__DIRECTIONS__
Starting at the line containing "[0:08.00-0:09.00]" and ending at the line containing "[0:00.00-0:17.44]", print every line of the material below exactly, both ends included, and stop there.

__MATERIAL FOR THIS EXERCISE__
=== Section Start ===
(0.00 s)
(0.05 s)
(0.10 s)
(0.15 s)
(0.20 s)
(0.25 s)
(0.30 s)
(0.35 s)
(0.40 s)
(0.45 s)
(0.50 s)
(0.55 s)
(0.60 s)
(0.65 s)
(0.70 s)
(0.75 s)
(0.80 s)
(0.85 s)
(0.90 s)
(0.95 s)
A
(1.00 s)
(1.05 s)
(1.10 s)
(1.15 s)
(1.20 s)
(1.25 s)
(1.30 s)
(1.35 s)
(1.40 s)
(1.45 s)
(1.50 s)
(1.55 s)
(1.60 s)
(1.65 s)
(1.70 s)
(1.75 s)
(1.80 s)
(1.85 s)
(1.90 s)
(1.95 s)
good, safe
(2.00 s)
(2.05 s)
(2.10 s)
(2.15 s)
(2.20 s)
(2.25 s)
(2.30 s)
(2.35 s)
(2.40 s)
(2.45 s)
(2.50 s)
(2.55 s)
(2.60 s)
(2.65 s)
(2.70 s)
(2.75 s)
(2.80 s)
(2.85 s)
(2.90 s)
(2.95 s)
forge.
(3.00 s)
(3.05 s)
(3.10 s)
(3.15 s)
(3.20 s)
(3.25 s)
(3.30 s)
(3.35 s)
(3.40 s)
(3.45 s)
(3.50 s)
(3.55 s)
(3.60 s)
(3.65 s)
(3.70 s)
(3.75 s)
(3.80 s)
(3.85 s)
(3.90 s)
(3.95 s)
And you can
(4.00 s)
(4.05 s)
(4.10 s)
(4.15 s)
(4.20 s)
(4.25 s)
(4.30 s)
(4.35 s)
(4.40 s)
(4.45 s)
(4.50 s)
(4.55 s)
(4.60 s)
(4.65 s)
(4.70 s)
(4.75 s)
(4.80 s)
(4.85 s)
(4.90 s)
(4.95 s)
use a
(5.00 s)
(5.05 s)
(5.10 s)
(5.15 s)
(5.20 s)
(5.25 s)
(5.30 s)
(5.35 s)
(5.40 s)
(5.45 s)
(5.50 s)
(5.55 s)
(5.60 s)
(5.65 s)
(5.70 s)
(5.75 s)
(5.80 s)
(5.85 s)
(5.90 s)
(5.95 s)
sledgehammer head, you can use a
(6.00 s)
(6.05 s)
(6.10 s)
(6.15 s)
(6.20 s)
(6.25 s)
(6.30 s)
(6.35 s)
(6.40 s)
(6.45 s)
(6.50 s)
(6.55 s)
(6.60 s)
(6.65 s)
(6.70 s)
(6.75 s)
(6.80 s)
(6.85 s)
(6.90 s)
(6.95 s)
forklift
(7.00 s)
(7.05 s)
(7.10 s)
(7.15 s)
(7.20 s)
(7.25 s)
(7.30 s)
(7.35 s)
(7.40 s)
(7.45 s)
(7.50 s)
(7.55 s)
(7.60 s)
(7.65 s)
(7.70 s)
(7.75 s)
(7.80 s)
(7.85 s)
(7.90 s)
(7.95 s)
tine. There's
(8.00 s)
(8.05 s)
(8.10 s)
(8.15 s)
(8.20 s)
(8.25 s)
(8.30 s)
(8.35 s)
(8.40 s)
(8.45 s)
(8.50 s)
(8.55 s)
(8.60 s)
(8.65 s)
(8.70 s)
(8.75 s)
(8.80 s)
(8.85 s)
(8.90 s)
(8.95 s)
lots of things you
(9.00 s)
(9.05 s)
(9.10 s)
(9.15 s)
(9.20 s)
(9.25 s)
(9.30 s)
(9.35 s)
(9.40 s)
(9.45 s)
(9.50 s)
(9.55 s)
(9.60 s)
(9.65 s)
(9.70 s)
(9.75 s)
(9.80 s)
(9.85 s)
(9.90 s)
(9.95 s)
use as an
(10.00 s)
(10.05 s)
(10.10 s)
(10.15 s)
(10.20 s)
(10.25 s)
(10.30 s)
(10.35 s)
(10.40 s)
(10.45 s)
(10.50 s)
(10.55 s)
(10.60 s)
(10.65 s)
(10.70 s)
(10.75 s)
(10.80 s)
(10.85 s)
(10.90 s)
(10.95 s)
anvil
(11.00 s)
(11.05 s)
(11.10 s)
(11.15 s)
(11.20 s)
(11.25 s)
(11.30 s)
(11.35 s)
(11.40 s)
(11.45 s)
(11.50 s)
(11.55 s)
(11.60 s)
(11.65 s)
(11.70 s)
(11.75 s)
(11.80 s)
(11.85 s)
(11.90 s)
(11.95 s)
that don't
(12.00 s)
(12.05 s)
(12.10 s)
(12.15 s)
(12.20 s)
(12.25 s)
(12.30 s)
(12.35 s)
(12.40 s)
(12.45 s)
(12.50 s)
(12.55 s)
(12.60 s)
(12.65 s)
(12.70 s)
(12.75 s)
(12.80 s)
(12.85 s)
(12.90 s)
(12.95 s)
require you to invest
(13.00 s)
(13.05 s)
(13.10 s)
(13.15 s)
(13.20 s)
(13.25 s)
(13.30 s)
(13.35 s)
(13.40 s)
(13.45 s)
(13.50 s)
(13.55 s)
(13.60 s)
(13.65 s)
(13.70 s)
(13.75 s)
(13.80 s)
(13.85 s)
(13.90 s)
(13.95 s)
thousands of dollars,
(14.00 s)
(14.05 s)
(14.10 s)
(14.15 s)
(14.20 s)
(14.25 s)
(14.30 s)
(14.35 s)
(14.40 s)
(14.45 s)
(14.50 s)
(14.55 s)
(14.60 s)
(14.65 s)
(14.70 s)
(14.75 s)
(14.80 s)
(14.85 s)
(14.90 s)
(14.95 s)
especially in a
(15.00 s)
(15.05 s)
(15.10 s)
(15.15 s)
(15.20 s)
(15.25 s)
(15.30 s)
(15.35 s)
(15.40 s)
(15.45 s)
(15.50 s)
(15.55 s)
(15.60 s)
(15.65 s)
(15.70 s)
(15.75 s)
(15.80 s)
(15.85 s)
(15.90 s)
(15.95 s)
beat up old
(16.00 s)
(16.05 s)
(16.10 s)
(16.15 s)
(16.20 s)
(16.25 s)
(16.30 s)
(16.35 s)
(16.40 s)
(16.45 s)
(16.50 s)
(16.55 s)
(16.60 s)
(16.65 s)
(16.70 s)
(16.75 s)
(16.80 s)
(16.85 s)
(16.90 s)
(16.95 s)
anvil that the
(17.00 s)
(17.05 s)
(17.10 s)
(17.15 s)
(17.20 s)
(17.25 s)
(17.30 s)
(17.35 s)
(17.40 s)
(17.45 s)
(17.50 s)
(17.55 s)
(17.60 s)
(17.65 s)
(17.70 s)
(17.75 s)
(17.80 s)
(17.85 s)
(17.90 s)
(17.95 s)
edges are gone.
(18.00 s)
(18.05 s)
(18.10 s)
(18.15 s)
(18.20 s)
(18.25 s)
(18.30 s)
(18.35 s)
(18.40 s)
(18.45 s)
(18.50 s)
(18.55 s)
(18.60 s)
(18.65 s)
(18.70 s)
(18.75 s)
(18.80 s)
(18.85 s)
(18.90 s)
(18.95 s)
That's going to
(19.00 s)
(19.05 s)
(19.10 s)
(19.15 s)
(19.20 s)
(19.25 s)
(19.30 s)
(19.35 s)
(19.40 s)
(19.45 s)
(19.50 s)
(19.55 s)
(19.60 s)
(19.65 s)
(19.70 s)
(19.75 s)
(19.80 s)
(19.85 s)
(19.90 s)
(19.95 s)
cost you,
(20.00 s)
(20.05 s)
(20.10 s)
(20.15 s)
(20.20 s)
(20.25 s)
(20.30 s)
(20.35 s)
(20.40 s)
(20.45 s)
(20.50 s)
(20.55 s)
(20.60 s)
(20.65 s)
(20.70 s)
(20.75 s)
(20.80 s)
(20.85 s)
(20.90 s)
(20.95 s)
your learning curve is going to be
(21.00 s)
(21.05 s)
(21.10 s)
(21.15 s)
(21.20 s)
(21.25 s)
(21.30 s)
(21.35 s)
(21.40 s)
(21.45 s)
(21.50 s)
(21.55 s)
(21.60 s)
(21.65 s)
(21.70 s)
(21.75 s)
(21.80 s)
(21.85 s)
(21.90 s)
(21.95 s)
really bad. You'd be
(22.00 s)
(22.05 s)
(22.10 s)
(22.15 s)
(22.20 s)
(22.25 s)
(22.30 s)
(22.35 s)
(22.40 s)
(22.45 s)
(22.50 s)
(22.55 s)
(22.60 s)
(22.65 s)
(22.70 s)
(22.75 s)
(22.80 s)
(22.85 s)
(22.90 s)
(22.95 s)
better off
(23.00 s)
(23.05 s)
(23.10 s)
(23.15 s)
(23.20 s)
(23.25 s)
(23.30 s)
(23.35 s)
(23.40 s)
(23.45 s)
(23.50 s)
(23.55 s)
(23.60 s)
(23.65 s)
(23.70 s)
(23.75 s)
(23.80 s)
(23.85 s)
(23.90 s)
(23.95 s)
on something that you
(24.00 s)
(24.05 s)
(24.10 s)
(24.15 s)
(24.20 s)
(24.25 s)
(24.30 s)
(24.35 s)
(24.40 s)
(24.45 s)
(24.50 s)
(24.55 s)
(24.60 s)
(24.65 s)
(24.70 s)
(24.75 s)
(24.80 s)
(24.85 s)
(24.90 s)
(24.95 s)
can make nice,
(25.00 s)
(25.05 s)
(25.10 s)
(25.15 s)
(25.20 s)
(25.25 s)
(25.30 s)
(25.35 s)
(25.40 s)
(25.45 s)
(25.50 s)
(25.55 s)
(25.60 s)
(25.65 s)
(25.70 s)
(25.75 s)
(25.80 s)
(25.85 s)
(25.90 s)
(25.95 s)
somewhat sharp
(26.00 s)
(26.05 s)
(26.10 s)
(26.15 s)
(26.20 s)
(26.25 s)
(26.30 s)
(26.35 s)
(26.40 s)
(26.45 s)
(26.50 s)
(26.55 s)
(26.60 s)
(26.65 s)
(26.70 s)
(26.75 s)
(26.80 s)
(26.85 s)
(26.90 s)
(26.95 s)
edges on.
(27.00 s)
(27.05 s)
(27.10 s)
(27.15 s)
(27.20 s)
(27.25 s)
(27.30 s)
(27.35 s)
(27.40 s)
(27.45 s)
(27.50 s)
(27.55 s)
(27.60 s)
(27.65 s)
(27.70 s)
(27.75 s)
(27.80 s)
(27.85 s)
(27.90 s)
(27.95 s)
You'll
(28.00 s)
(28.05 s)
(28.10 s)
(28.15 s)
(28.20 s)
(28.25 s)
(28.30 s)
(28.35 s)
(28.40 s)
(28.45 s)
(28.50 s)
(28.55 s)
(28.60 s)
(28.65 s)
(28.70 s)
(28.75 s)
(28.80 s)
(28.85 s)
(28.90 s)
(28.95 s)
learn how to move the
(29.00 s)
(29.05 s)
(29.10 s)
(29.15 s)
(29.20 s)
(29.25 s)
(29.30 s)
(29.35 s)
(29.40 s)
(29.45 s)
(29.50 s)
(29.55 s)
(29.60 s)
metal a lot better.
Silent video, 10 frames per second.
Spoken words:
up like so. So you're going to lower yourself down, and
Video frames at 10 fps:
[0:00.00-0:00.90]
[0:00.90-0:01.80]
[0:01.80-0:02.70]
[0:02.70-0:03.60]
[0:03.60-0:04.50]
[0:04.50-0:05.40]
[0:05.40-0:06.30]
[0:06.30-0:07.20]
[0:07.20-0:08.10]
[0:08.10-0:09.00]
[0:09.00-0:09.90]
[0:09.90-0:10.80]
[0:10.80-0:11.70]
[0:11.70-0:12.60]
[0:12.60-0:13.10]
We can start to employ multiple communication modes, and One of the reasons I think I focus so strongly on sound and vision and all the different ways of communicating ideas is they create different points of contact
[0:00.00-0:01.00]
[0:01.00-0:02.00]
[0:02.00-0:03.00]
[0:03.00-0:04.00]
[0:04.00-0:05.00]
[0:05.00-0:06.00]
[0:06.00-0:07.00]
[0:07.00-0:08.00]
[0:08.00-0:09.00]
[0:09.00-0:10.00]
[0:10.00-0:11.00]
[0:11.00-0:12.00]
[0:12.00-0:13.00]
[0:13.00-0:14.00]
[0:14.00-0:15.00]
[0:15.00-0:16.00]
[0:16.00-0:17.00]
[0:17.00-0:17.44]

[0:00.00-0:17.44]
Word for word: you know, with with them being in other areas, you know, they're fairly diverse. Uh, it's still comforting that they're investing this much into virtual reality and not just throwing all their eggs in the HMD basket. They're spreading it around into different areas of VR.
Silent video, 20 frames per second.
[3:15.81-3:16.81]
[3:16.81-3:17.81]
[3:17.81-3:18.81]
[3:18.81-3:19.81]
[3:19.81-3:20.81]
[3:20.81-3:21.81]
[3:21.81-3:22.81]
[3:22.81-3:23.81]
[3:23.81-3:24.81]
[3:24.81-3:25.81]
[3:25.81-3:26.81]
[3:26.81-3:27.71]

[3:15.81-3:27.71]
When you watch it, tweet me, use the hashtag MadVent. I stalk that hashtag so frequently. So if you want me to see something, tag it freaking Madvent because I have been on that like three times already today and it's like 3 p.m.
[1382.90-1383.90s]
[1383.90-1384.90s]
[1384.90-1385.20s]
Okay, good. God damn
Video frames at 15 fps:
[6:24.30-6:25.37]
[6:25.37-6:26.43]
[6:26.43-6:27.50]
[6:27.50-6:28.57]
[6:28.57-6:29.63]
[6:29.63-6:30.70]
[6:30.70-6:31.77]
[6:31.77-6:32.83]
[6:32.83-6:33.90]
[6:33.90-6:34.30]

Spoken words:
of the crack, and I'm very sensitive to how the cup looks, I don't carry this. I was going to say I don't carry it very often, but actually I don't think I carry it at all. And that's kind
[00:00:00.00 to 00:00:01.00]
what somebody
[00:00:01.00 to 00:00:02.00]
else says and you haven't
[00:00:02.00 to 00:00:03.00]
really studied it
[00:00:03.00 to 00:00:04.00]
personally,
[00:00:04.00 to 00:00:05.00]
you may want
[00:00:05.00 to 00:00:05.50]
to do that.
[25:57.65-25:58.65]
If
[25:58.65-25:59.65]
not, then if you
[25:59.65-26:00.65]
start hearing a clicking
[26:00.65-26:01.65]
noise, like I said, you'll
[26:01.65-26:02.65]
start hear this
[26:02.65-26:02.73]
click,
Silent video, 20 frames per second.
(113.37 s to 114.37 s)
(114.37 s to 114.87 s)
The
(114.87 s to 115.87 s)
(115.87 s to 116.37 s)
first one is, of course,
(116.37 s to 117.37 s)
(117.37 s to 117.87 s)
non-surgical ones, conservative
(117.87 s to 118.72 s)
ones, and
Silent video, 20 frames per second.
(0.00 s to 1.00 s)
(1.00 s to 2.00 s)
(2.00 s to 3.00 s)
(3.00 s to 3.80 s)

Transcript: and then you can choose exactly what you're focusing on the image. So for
=== Section End ===
__EXERCISE OUTPUT__
[0:08.00-0:09.00]
[0:09.00-0:10.00]
[0:10.00-0:11.00]
[0:11.00-0:12.00]
[0:12.00-0:13.00]
[0:13.00-0:14.00]
[0:14.00-0:15.00]
[0:15.00-0:16.00]
[0:16.00-0:17.00]
[0:17.00-0:17.44]

[0:00.00-0:17.44]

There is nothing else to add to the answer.